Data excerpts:
..............................

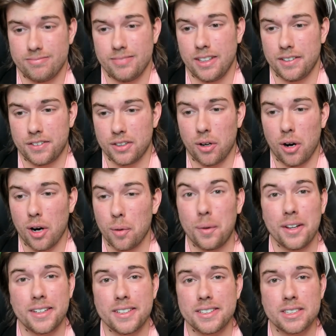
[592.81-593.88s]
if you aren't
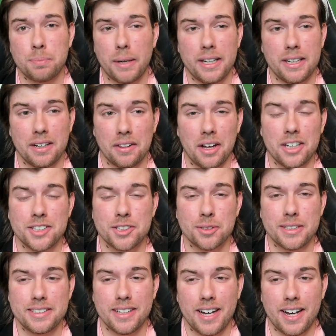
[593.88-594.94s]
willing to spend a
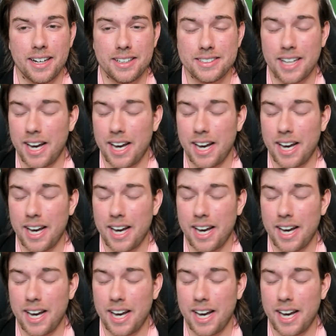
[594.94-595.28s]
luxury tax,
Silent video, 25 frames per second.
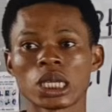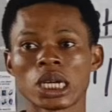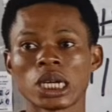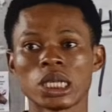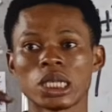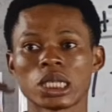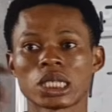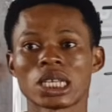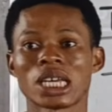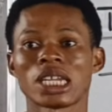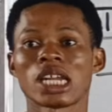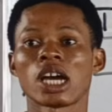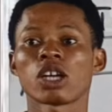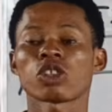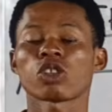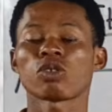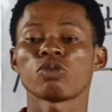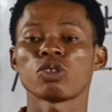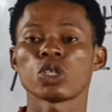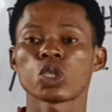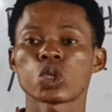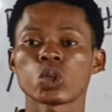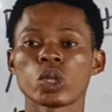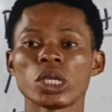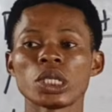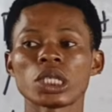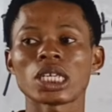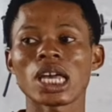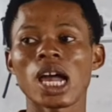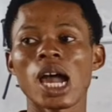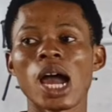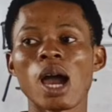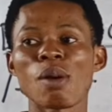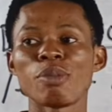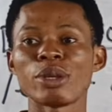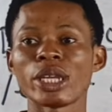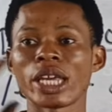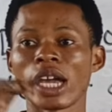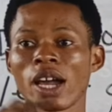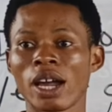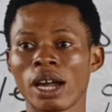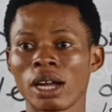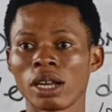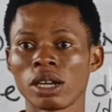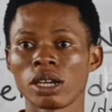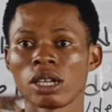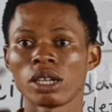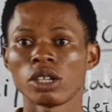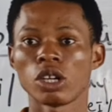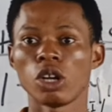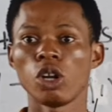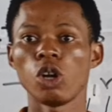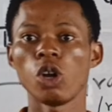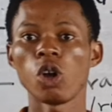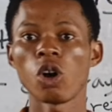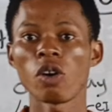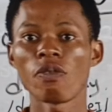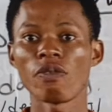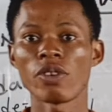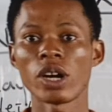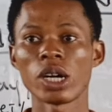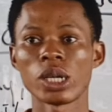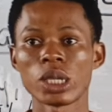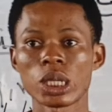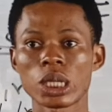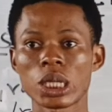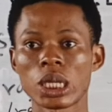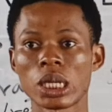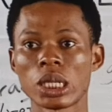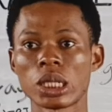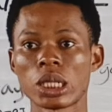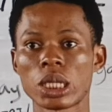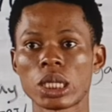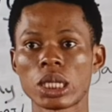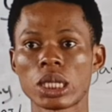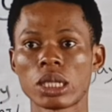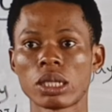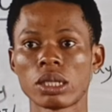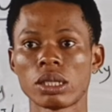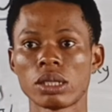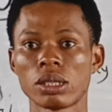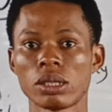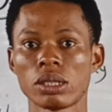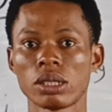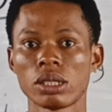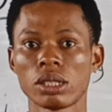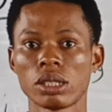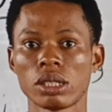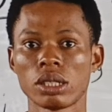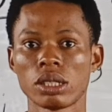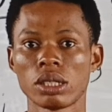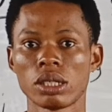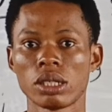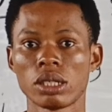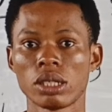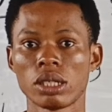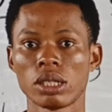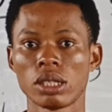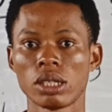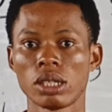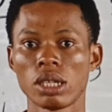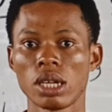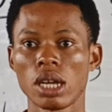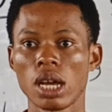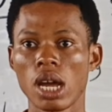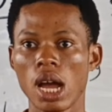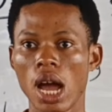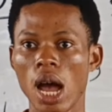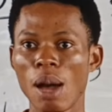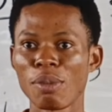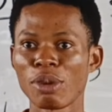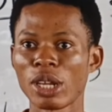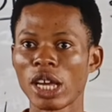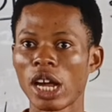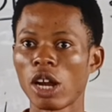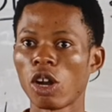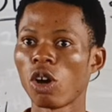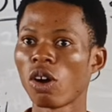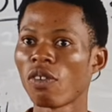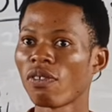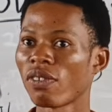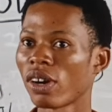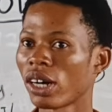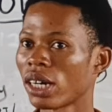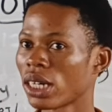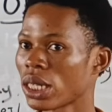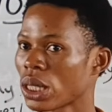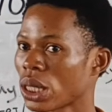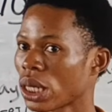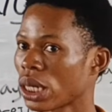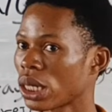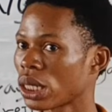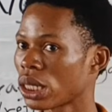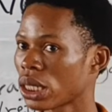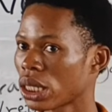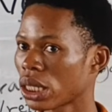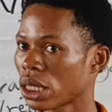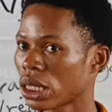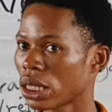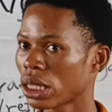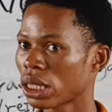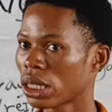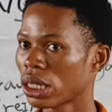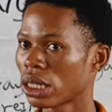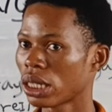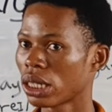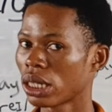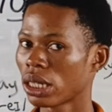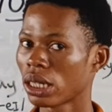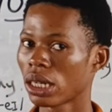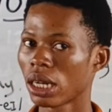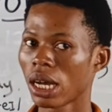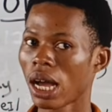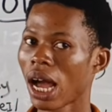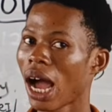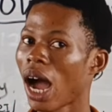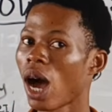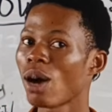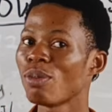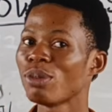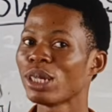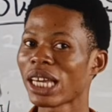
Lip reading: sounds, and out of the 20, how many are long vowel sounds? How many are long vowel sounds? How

..............................

Work to complete: Copy every line above word for word and exclude the pictures.

Result of this exercise:
[592.81-593.88s]
if you aren't
[593.88-594.94s]
willing to spend a
[594.94-595.28s]
luxury tax,
Silent video, 25 frames per second.
Lip reading: sounds, and out of the 20, how many are long vowel sounds? How many are long vowel sounds? How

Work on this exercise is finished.